This “writing as Harry Brandt” business doesn’t change the fact that it’s Richard Price—The Wanderers, Clockers, Freedomland, Lush Life, Samaritan and work on such knock-out TV shows as “The Wire” and “The Night Of.” The book flap says The Whites “introduces Harry Brandt—a new master of American crime fiction.” Yeah, sure, if he’s so great (The Whites came out in 2015), what has Richard Price does for his since then?
The good news is it’s the same old Richard Price—maybe a bit less heavy, maybe a bit more straight-ahead than, say, Clockers. More straight-up urban thriller.
Veracity seems to ooze from every syllable. How do I know? I don’t. It feels that way, though. Price’s research for previous books, embedding himself with police, is legendary. While he claims he did zero research for The Whites, he drew on all those zillion other ride-alongs and let it rip. The credibility issue starts with the cop stuff and carries over into the many aspects of our seen-it-all officer of the law, in this case one Billy Graves.
Billy was once a member of the Wild Geese, “seven young cops averaging three years on the Job, fresh, to anti-crime in the late ‘90’s, a tight crew given a ticket to ride in one of the worst precincts in the East Bronx.” (Yes, capital J J-o-b.)
The Wild Geese, “in the eyes of the people they protected and occasionally avenged, walked the streets like gods.”
Each of these crime fighters had one white whale—the ones that got away. The Whites is about a lot of things, but obsession might be at the top of the list. Thinks Graves: “No one asked for these crimes to set up house in their lives, no one asked for these murderers to constantly and arbitrarily lay siege to their psyches like bouts of malaria, no one asked to feel so helplessly in the grip of this nonstop black study that they had no choice but to pursue and pursue.”
A man turns up fatally stabbed in Penn Station and it might be one of those whites that one of his fellow geese buddies cared about. The victim was once a suspect in the unsolved murder of a twelve-year-old boy. And then another white turns up dead and … we’re off. The past comes rushing back.
Graves is “shackled for all time” to Curt Taft, the killer of three females in one evening—including a four-year-old. “Three shots, three dead, then right back to bed, Curtis Taft, as far as Billy was concerned the most black-hearted of the Whites. But so were they all, if you asked each of their star-crossed hunters.”
Most of the “geese” are living new lives. One manages a funeral parlor. One is an itinerant building super. One works a cop-like job at a university in lower Manhattan. One, Billy surmises, may have taken justice into his own hands and killed his White—the Penn Station victim.

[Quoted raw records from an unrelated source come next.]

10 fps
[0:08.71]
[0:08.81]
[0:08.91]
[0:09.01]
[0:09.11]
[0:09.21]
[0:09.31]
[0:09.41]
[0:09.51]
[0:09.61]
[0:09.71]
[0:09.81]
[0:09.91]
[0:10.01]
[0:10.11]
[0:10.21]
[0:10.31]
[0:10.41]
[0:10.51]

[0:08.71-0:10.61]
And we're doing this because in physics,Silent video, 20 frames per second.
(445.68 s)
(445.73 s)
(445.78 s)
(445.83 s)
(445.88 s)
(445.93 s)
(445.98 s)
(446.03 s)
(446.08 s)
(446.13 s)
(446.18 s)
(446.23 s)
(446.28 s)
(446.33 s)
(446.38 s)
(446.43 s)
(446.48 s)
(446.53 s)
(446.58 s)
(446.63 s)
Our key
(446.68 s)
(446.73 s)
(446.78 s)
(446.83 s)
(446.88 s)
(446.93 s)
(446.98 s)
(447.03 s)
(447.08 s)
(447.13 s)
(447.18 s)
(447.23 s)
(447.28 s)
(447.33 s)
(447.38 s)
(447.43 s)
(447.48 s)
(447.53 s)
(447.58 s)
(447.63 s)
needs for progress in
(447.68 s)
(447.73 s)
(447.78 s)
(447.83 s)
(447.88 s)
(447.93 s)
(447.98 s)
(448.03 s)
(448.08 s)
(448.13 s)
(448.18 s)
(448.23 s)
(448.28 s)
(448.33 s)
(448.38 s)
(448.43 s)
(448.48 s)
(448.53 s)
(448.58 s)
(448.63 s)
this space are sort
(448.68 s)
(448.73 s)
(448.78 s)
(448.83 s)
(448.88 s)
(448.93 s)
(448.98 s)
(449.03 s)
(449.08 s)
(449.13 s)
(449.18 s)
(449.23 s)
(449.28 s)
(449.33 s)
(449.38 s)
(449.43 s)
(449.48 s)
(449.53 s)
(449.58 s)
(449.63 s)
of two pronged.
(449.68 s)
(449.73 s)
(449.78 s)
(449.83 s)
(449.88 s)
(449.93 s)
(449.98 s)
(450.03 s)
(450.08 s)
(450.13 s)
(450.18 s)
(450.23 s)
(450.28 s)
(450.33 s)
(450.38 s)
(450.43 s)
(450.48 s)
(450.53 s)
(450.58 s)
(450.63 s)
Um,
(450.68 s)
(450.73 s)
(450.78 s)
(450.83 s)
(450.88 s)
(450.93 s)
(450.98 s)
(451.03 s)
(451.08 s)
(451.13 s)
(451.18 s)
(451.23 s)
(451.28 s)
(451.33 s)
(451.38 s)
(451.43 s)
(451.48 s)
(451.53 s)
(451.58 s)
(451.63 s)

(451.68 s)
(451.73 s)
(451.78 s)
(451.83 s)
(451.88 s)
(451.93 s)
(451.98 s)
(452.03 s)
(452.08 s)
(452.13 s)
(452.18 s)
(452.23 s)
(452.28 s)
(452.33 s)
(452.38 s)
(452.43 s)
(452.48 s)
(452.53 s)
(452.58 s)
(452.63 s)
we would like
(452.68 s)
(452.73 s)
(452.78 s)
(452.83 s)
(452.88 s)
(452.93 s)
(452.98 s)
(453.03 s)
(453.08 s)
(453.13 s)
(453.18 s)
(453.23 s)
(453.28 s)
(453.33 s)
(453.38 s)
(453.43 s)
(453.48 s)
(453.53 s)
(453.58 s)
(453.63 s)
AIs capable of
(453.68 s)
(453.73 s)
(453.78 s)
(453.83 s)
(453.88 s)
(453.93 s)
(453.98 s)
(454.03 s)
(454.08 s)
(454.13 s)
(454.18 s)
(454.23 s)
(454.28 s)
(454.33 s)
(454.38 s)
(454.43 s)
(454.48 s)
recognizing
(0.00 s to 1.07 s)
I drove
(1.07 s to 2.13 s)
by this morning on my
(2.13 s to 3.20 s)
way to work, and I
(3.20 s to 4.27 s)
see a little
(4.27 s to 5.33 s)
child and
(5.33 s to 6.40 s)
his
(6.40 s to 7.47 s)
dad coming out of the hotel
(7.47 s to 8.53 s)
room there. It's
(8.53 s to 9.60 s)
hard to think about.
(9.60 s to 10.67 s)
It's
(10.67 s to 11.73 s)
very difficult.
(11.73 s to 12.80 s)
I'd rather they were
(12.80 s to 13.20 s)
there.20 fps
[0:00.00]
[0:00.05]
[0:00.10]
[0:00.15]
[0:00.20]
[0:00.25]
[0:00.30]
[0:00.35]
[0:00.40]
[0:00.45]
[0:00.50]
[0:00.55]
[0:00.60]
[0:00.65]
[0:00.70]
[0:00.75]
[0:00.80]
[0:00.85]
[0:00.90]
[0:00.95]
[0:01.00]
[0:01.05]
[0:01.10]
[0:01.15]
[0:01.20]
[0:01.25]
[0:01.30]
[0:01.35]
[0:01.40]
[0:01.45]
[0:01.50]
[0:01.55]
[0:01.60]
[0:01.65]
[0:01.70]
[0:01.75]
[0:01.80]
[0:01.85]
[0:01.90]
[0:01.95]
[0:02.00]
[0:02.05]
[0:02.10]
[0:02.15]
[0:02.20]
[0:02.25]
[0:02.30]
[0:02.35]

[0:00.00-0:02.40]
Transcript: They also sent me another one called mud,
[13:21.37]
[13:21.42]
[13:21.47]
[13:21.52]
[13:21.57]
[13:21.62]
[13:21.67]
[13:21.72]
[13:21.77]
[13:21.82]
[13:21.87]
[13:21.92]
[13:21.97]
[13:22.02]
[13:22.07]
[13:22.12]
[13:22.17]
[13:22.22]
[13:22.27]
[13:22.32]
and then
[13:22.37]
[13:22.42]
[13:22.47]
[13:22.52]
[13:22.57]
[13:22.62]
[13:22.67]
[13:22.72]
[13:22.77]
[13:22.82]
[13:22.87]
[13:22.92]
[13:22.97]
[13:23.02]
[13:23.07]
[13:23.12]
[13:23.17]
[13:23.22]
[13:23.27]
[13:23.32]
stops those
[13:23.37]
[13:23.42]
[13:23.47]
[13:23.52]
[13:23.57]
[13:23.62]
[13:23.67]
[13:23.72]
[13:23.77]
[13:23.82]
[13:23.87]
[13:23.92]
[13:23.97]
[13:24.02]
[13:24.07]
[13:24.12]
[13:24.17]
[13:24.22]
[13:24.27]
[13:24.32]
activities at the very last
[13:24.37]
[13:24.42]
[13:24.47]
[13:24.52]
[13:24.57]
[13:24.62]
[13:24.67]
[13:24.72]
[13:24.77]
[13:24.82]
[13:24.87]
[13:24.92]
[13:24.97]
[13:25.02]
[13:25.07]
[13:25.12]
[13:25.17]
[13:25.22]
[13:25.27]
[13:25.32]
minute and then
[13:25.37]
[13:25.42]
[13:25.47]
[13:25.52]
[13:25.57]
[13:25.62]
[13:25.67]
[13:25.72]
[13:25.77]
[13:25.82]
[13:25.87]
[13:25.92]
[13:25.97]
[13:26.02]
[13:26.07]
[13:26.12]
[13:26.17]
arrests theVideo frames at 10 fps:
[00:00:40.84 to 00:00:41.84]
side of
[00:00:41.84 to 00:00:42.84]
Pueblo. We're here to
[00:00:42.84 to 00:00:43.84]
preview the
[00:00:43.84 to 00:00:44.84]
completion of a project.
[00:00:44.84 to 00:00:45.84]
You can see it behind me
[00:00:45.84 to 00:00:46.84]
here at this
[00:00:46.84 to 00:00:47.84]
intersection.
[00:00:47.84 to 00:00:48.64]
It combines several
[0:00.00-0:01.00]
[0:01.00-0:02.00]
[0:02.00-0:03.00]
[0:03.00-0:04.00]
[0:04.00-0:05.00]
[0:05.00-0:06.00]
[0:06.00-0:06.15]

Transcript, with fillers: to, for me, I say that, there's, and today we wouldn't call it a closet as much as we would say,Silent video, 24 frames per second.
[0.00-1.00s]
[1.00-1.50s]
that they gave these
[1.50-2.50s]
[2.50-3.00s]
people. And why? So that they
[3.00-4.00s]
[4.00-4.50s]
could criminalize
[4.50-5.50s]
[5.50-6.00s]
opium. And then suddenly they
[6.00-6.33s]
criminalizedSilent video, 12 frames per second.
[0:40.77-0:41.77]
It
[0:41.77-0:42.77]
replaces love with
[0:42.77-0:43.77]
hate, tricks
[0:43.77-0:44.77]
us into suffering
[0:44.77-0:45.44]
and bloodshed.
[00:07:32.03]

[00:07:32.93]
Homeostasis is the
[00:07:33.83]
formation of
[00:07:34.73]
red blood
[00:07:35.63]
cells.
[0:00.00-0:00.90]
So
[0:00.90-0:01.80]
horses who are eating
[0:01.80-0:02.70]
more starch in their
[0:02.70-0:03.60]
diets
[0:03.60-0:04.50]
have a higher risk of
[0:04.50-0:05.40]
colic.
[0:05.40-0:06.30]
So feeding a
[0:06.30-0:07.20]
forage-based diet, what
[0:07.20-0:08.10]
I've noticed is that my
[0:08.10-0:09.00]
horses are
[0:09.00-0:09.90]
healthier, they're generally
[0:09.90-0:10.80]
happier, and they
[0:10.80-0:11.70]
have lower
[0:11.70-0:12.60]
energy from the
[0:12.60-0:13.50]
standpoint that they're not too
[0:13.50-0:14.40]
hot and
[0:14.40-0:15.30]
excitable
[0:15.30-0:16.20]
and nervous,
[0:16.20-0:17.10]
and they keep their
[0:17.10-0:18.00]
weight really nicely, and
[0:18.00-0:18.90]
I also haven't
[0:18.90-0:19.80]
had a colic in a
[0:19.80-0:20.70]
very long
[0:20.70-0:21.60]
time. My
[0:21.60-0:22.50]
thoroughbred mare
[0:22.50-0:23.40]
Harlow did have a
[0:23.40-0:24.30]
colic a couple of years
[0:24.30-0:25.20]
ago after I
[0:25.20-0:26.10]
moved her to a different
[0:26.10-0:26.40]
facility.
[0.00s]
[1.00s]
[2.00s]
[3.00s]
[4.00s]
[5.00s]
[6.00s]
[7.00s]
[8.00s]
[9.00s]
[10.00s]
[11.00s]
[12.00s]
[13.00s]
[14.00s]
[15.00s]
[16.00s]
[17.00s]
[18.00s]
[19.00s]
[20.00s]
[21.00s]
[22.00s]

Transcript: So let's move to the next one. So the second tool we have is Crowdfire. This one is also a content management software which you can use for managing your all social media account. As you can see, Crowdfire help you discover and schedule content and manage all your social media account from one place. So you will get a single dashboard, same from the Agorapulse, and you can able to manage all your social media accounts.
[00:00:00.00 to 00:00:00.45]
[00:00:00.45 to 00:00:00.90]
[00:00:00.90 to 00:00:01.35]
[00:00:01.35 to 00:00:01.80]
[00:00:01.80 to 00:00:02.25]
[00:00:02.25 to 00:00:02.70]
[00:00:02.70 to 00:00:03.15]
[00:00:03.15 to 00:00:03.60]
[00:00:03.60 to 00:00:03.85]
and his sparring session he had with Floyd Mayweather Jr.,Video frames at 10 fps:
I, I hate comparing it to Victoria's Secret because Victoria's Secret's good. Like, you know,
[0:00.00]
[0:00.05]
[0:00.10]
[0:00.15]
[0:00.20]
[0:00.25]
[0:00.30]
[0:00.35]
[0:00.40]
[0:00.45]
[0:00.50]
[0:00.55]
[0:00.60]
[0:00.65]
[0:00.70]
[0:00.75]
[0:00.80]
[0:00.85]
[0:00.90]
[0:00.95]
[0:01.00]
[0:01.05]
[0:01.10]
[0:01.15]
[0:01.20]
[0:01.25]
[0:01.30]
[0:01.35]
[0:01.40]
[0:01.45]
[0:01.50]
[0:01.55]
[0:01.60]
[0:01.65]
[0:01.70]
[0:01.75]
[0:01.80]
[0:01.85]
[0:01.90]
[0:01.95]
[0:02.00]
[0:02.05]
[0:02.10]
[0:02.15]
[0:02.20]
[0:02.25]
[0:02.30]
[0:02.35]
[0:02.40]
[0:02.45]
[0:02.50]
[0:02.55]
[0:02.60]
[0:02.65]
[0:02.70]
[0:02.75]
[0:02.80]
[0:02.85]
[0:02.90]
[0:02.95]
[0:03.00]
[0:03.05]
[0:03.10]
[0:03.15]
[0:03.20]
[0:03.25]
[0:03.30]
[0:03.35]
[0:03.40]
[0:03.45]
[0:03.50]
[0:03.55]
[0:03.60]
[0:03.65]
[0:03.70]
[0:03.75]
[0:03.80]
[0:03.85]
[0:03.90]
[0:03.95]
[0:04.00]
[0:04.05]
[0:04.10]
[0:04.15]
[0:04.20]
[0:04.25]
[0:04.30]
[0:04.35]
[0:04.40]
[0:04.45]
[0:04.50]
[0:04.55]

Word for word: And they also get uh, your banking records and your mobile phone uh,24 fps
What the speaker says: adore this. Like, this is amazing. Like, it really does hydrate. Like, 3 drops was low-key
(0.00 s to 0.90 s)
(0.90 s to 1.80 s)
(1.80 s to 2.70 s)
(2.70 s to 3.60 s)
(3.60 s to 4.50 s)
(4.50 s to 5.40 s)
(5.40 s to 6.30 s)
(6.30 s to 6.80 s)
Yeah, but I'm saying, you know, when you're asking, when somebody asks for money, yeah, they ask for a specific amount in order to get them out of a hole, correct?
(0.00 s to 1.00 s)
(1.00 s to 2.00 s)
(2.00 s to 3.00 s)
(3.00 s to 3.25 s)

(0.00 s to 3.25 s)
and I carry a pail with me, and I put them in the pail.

But Graves is no longer a golden-boy detective. He once accidentally shot a ten-year-old boy while doing his job—the bullet from his gun went through a druggy bad guy and hit a good kid. Is he a loose cannon? The fact that he has survived, even if the shine is off as he works Manhattan Night Watch. And he’s worried that someone might be stalking his family. For starters. His father has issues. His wife, Carmen has issues, too. She is battling a “baffling and invisible dragon.” We see Billy 24-7. And we get glimpses of Billy’s stalker—Milton Ramos (who gets a Moby Dick reference in toward the end of the novel in case we didn’t get the whole white whale business.)
New York, of course, is on full, gritty display. Yonkers, The Bronx, Manhattan. Everything is entangled. These places and these people are of a whole—streets, neighborhoods, and their colorful inhabitants.
Billy searching for a witness at three-fifteen in the morning:
“Billy woke up the tenants on the second floor, an ashy-skinned middle-aged man, dumb with sleep, coming to the door in his boxers as a woman in the back of the apartment screamed like hell about having to go get up for work in a few hours. On the third floor, the door was answered after five minutes of pounding by a moon-faced African in a wrinkled caftan, kufi, and busted slippers, this guy having no English to him, but the TV in his otherwise furniture-less living room was playing so loud Billy couldn’t imagine him hearing anything out on the street short of an explosion.”
The Whites heads to an emotional, climax that stays within the story. Powerful stuff.
And then it’s back to the J-o-b. Capital J.